Requirement: The result should be all the records, exact and complete, without a single picture.

-------- Input material

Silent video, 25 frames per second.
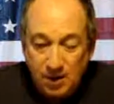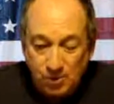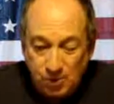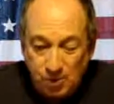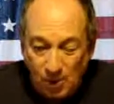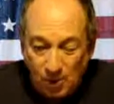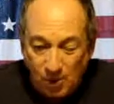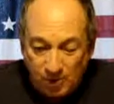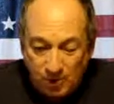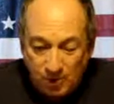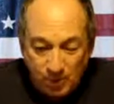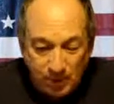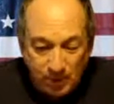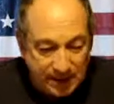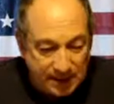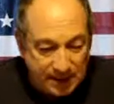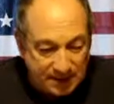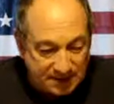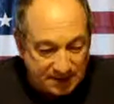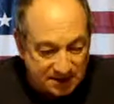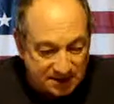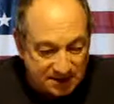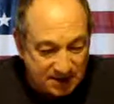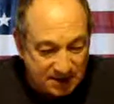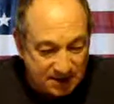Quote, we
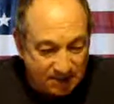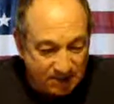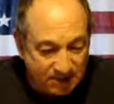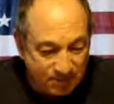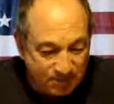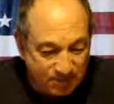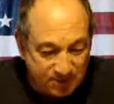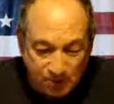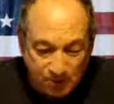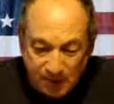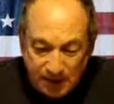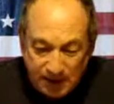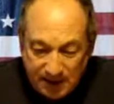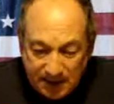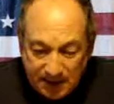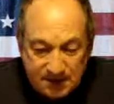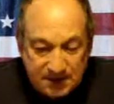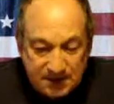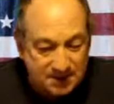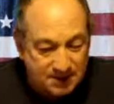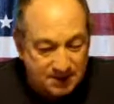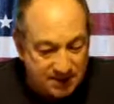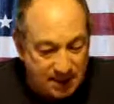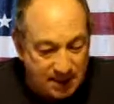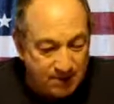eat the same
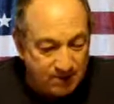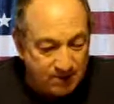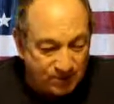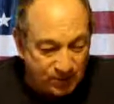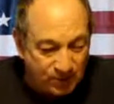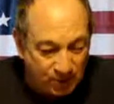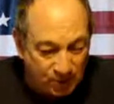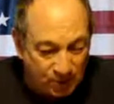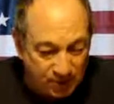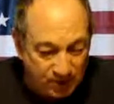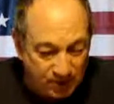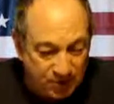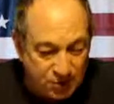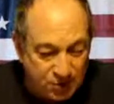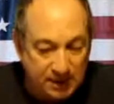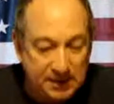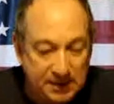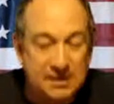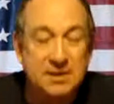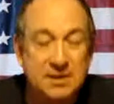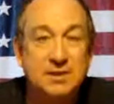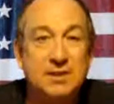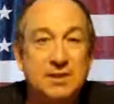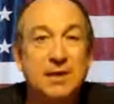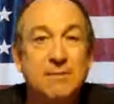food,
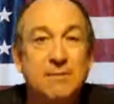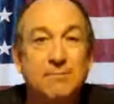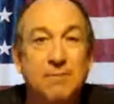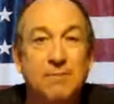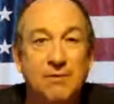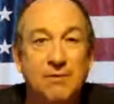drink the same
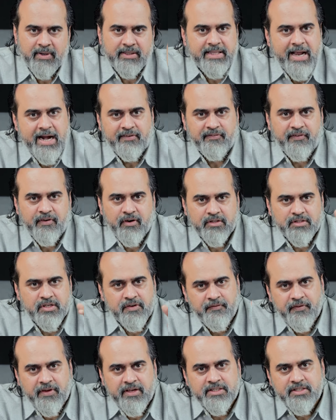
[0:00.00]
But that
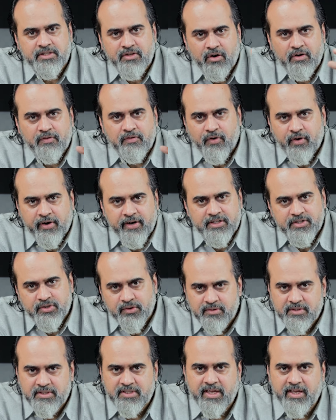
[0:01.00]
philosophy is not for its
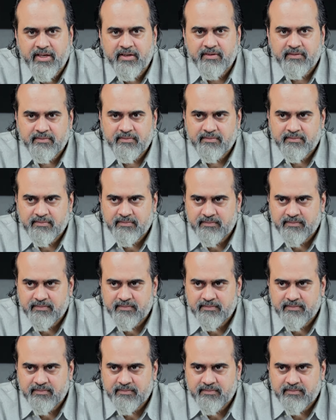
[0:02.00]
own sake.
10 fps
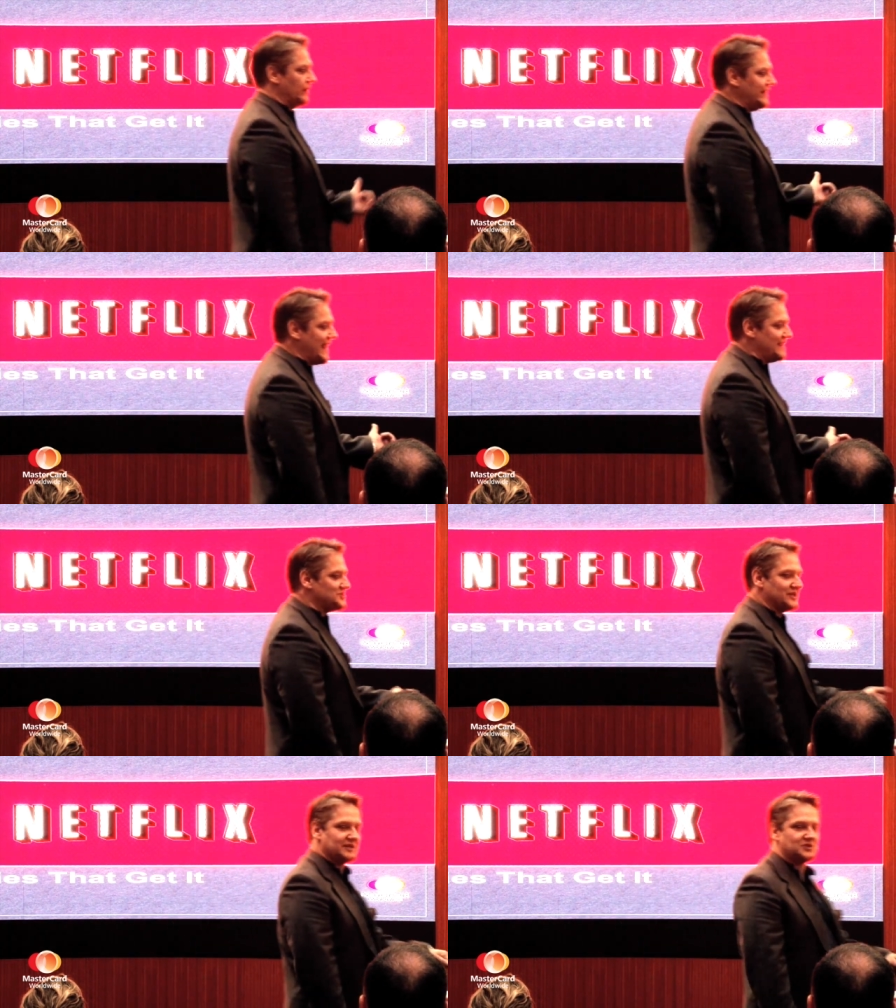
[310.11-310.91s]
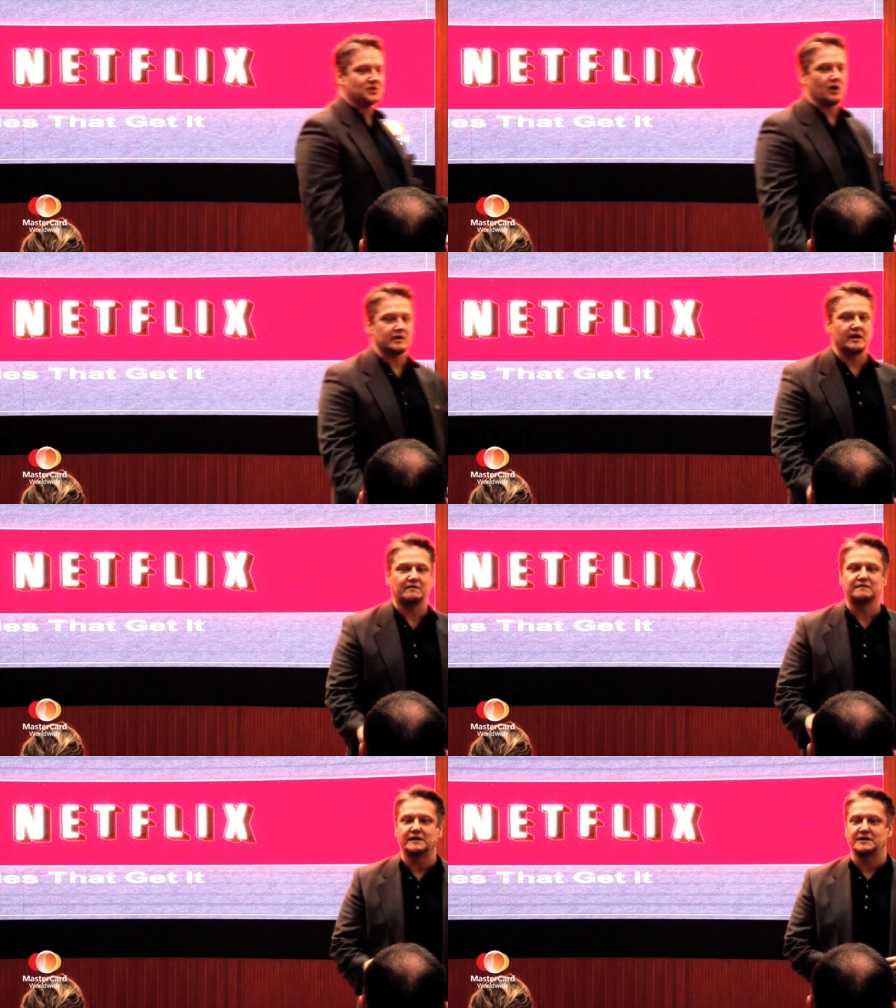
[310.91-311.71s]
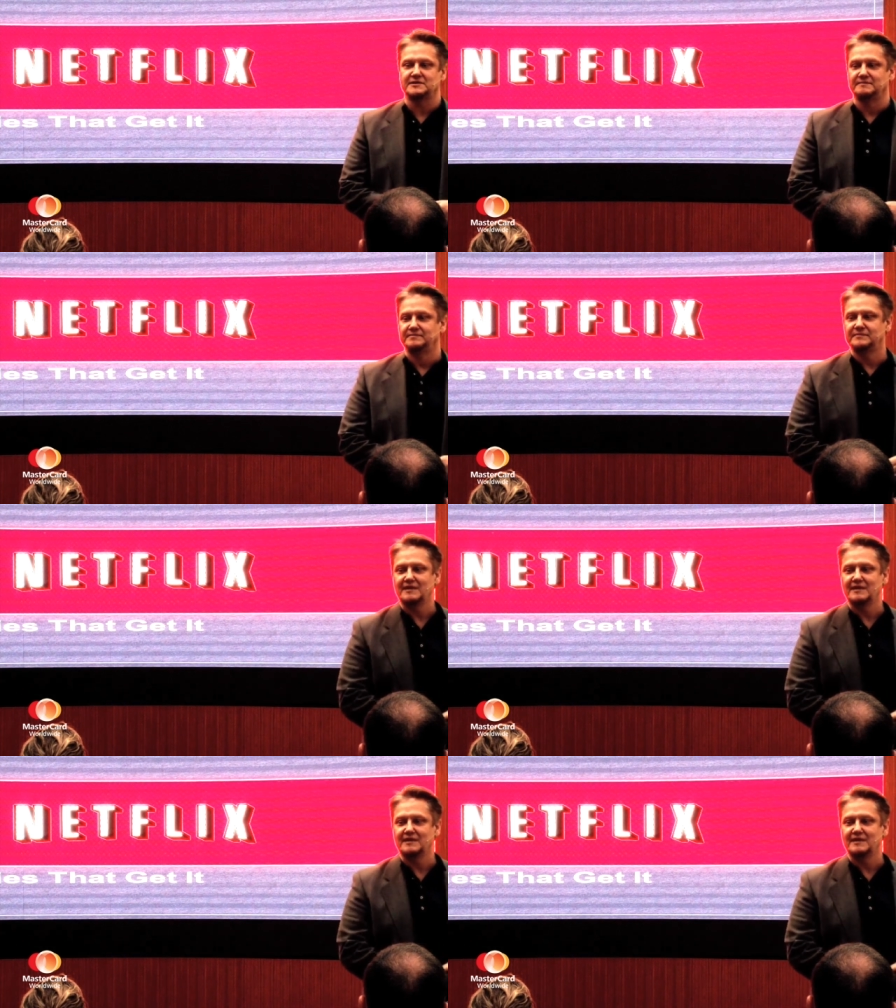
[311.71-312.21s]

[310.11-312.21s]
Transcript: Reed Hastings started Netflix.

----------------

Response to this exercise:
Silent video, 25 frames per second.
Quote, we
eat the same
food,
drink the same
[0:00.00]
But that
[0:01.00]
philosophy is not for its
[0:02.00]
own sake.
10 fps
[310.11-310.91s]
[310.91-311.71s]
[311.71-312.21s]

[310.11-312.21s]
Transcript: Reed Hastings started Netflix.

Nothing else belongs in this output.